Objective: The aim of this study was to formulate nanostructured lipid carriers (NLCs) of dithranol-loaded in gel for ease of application and to evaluate its anti-psoriatic efficacy vis-a-vis conventional ointment formulation.
Significance: This study will provide an insight about the use of nanocarriers, esp. NLCs loaded with dithranol for the effective treatment of psoriasis.
Methods: Dithranol-loaded NLCs were prepared by hot melt homogenization method and characterized for particle size and percentage entrapment efficiency. The optimized NLCs were loaded into gel and evaluated for drug release, spreadability, rheological behavior, and staining. Anti-psoriatic efficacy of the NLC gel was evaluated in imiquimod (IMQ) induced psoriatic plaque model in comparison with prepared conventional ointment formulation (1.15% w/w dithranol).

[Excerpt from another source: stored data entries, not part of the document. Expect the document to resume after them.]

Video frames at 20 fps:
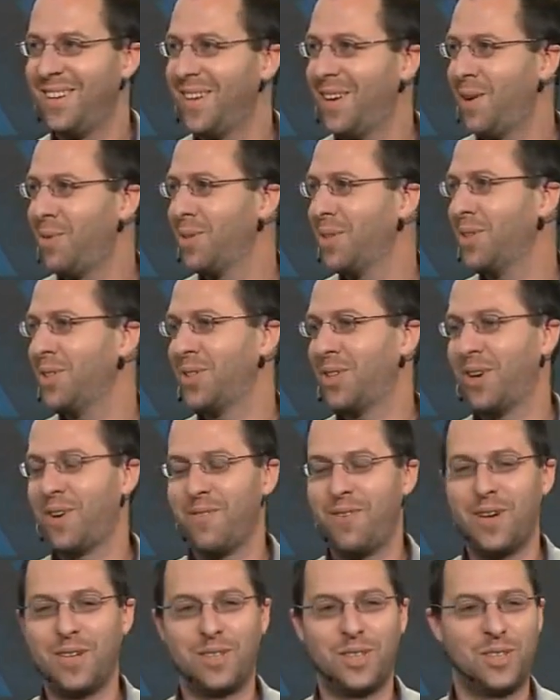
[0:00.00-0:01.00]
I wasn't sure
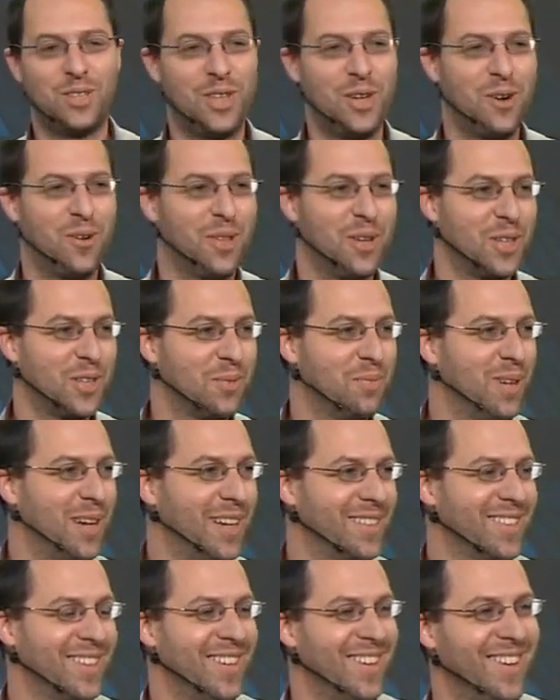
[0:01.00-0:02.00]
if I should show this,
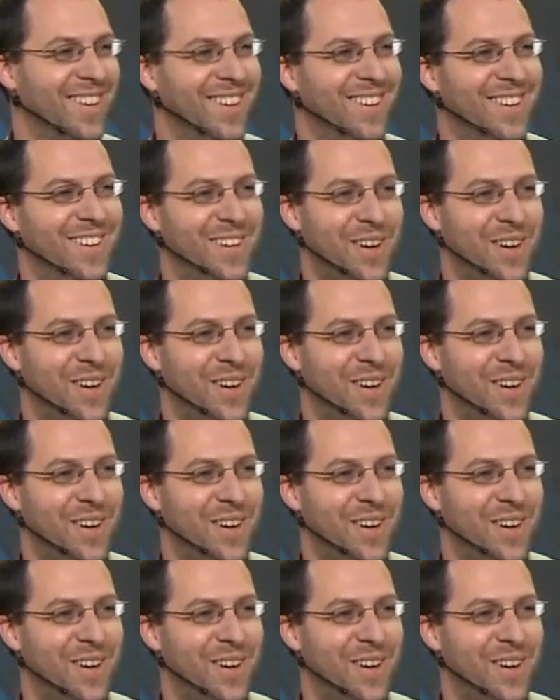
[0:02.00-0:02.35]
but you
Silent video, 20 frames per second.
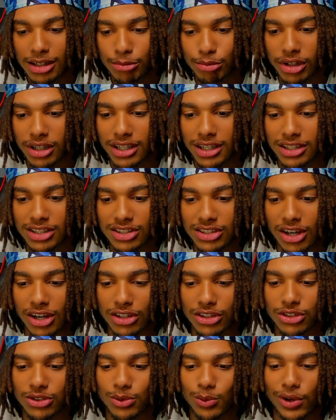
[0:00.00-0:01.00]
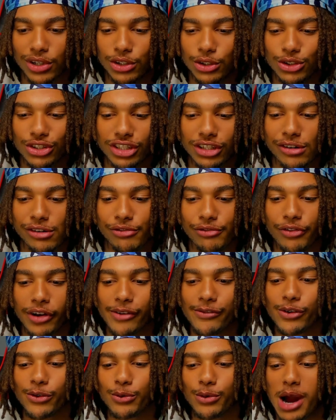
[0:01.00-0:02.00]
But it sucks when you see your
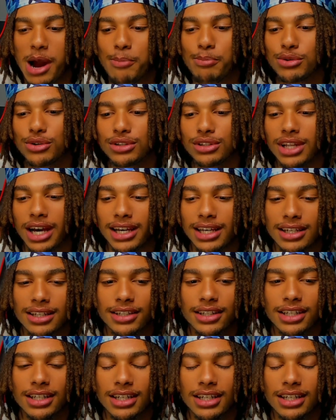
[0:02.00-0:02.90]
favorite rapper, like,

Results: NLCs were prepared with particle size below 300 nm, polydispersity index (PDI) below 0.3 and percentage entrapment efficiency of ∼100%. The prepared NLC gel was then compared with the ointment for drug release, staining property, and efficacy. Topical application of dithranol-loaded NLC gel on IMQ-induced psoriatic plaque model reduced the symptoms of psoriasis assessed by both Psoriasis area severity index (PASI) scoring and enzyme-linked immunosorbent assay. There was a significant reduction in disease severity and cytokines like Interleukins-17, 22, 23 and Tumor necrosis factor-α by the developed system in comparison to the negative control.
Conclusions: To conclude dithranol-loaded NLCs in gel base was efficacious in management of psoriasis at the same drug concentration and also offer less cloth staining to that of the ointment product.
Keywords: ELISA; IMQ induced psoriatic plaque model; Nanostructured lipid carriers; dithranol; gel; interleukins; staining property.